I’m at Narita airport, waiting for my flight home after the IETF 116 meeting in Yokohama last week. This was my first long haul trip since the start of the pandemic. It brings the reminder of jet lag and a different reality of travel, with vaccination certification entry QR codes, face masks, and a certain complexity that wasn't there before. And, for flights between Europe and Japan, the war in Ukraine forces a diversion around the southern border of Russia that adds several hours, and an extra stop in Seoul Incheon, to the journey. Still, Japan is always worth visiting. But what happened at the IETF?

Sushi in Japan

At the meeting, we had two successful new activities in the IRTF. The first was the inaugural meeting of the new Usable Formal Methods Proposed Research Group. I’ve been working to raise interest in this topic for some months now, with a special session during the ANRW 2022 and a side meeting at IETF 115 in London, and with the potential chairs since then to get the resulting RG off the ground. After all that, it was great to see such an excellent first meeting, with a great introduction to the benefits and limitations of formal methods for protocol design, especially relating to security protocols, and some good discussion of the challenges inherent in these techniques.

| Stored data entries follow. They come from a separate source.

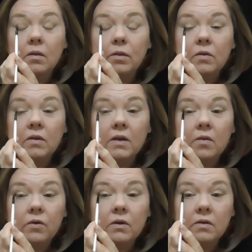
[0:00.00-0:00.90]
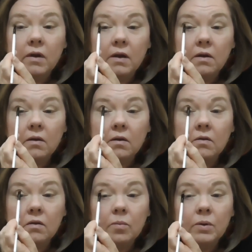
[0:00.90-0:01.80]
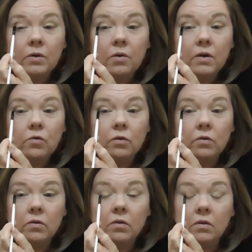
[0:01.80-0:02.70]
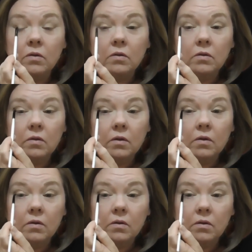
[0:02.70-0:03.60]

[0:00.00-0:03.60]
Thursday I've got to take her to the podiatrist. So,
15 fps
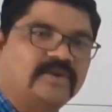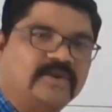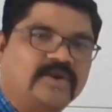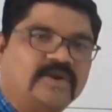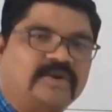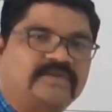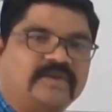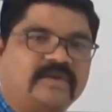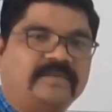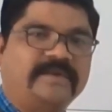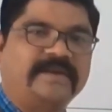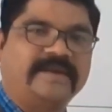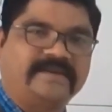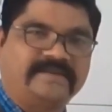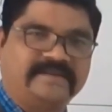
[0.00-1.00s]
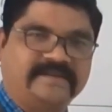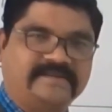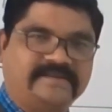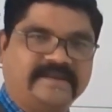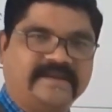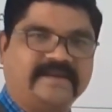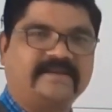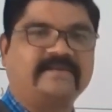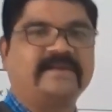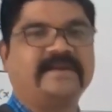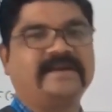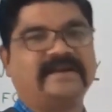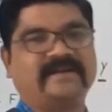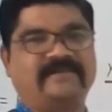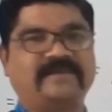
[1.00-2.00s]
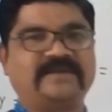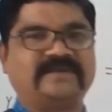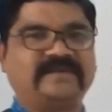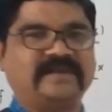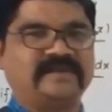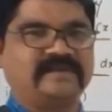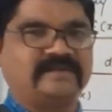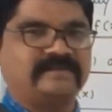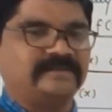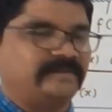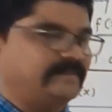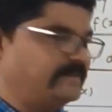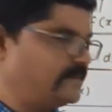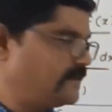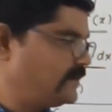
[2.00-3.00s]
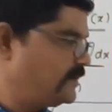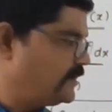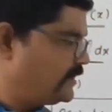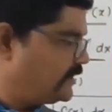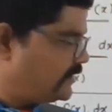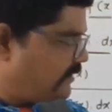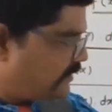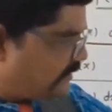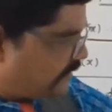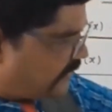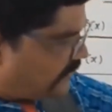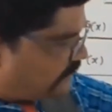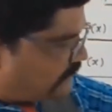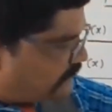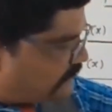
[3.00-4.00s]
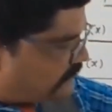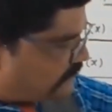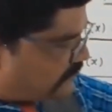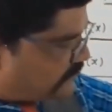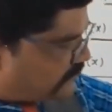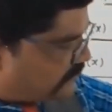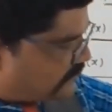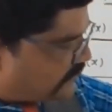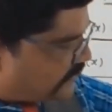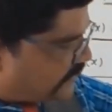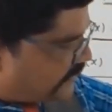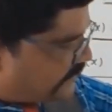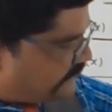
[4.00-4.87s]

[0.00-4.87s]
cos of x is there in differentiation. If I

Jonathan Hoyland introducing the goals of the usable formal methods RG

The second new activity was the Research and Analysis of Standards-setting Processes Proposed Research Group. This builds on some of our prior research, and the related BigBang project, and tries to bring them together with the broader community that attended the IAB Workshop on Analysing of IETF Data 2021. Corinne Cath gave a great talk on using ethnography to study power and politics in the IETF, Stephen McQuistin discussed tooling to recommend reviewers for Internet-drafts, and Sebastian Benthall, Priyanka Sinha, and 'Effy' Xue Li gave nice focussed talks on IETF data analysis methodologies. The group is already planning to join forces on future code releases.

Also in the IRTF:

The IRTF activities took much of my time during the week, so I could only join a limited number of IETF working group meetings. I was pleased, though, to see our Multiplexing Scheme Updates for QUIC approved for publication as a Proposed Standard RFC – thanks go to Bernard Aboba for driving this to completion – and to see the transport services framework drafts (architecture, interface, and implementation) go to IETF last call.